Menurut pendapat yang lain, sesungguhnya yang demikian itu dikemukakan hanyalah karena ia berkaitan dengan konteks yang sebelum dan yang sesudahnya. Pada awalnya Allah Swt. berfirman:
Sungguh Kami (sering) melihat mukamu menengadah ke langit, maka sungguh Kami akan memalingkan kamu ke kiblat yang kamu sukai. (Al Baqarah:144)
Sampai dengan firman-Nya:
Dan sesungguhnya orang-orang (Yahudi dan Nasrani) yang diberi Al-Kitab (Taurat dan Injil) memang mengetahui bahwa berpaling ke Masjidil Haram itu adalah benar dari Tuhannya, dan Allah sekali-kali tidak lengah dari apa yang mereka kerjakan. (Al Baqarah:144)
Dalam ayat ini Allah menyebutkan tentang permintaan Nabi Saw. yang dikabulkan-Nya dan Allah memerintahkannya untuk menghadap ke arah kiblat yang disukainya. Kemudian dalam tahapan yang kedua Allah Swt. berfirman:
Dan dari mana saja kamu keluar (datang), maka palingkanlah wajahmu ke arah Masjidil Haram, sesungguhnya ketentuan itu benar-benar sesuatu yang hak dari Tuhanmu. Dan Allah sekali-kali tidak lengah dari apa yang kalian kerjakan.
Maka Allah Swt. menyebutkan bahwa perintah tersebut adalah kebenaran yang datang dari Allah.
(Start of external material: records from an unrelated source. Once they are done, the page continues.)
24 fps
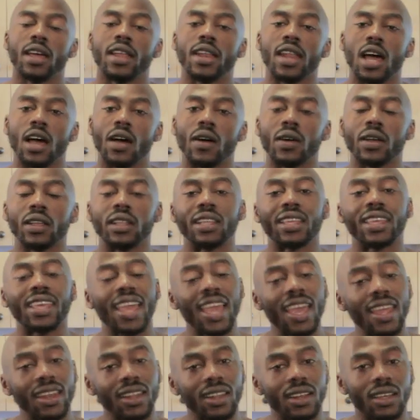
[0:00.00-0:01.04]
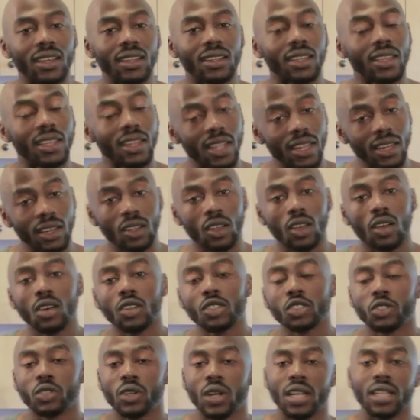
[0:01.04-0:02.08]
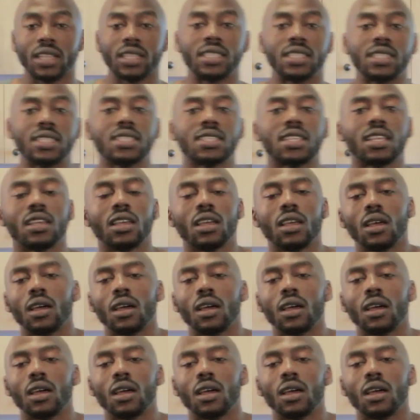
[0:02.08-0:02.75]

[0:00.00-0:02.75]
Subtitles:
Now, in Canada, in Canadian culture at least,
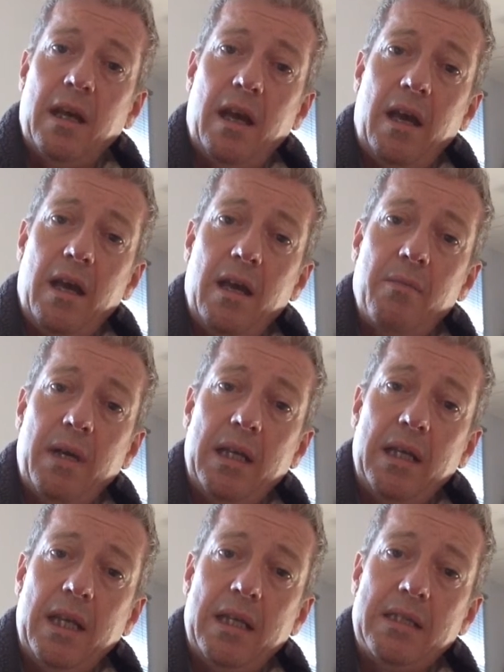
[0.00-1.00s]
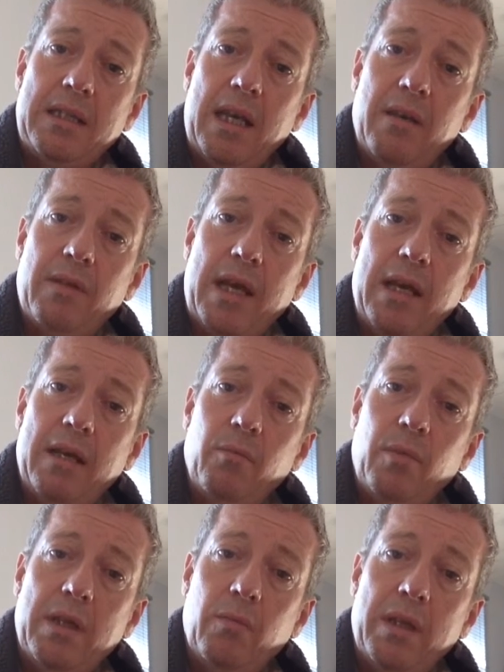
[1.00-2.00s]
And I guess now
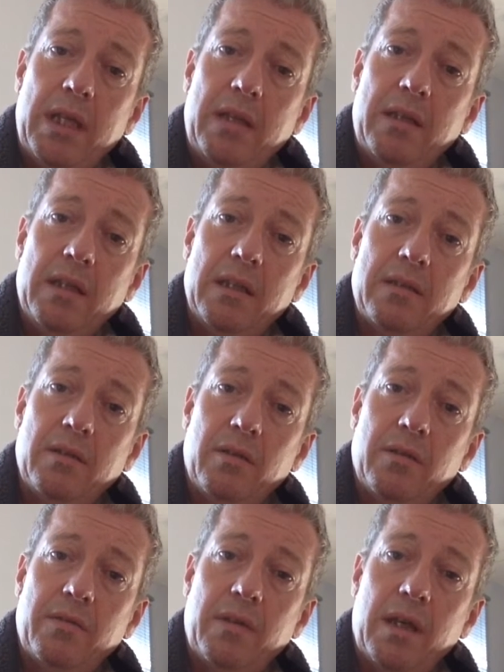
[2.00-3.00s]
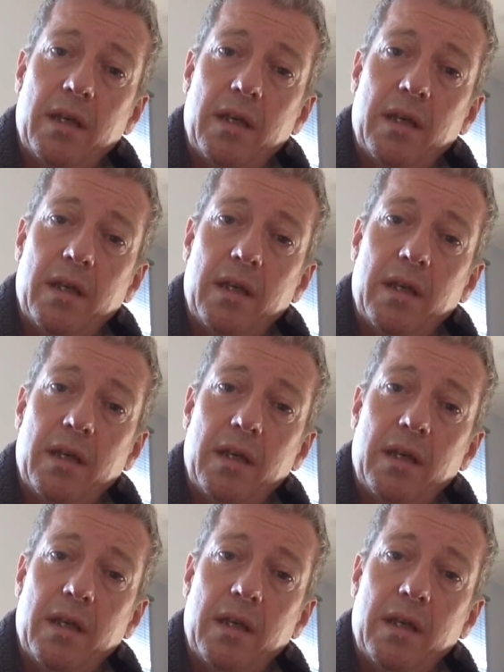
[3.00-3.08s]
that within the sort of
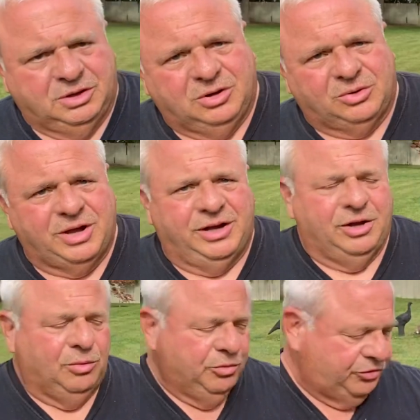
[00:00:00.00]
Okay, I
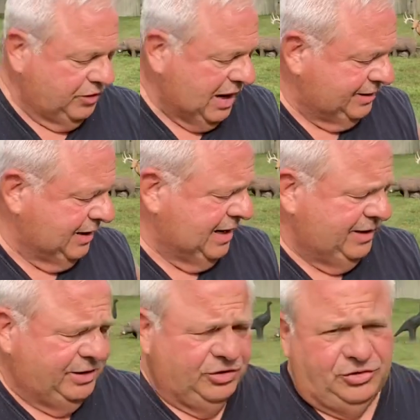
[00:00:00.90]
almost forgot to
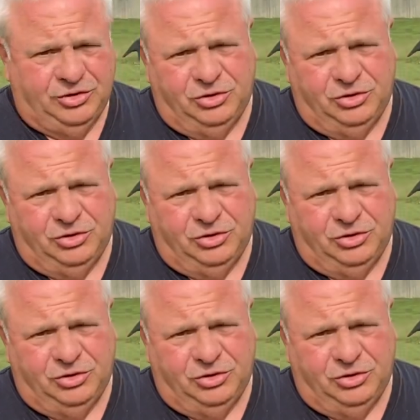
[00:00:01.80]
add this.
Pada tahapan pertama disebutkan bahwa kiblat Ka'bah tersebut sesuai dengan apa yang diinginkan oleh Rasul Saw. sendiri, dan padanya disebutkan bahwa hal tersebut merupakan kebenaran yang disukai dan diridai Allah pula.
Kemudian dalam tahapan yang ketiga disebutkan suatu hikmah yang mematahkan hujah orang-orang yang menentangnya dari kalangan orang-orang Yahudi, yaitu mereka yang memprotes masalah Rasul Saw. yang menghadap ke arah kiblat mereka, padahal mereka mengetahui melalui kitab-kitab mereka bahwa kelak Rasul Saw. akan dipalingkan ke arah kiblat Nabi Ibrahim a.s., yaitu ke Ka'bah. Demikian pula terpatahkan hujah orang-orang musyrik Arab ketika Rasu-lullah Saw. dipalingkan dari kiblat orang-orang Yahudi ke kiblat Nabi Ibrahim a.s., yaitu kiblat yang lebih mulia daripada kiblat Yahudi. Mereka mengagungkan Ka'bah dan merasa takjub dengan menghadap-nya Rasul ke arah Ka'bah.
Menurut pendapat yang lain tidak demikian alasan hikmah yang terkandung dalam pengulangan ini, seluruhnya dikemukakan oleh Ar-Razi dan lain-lainnya dengan bahasan yang terinci.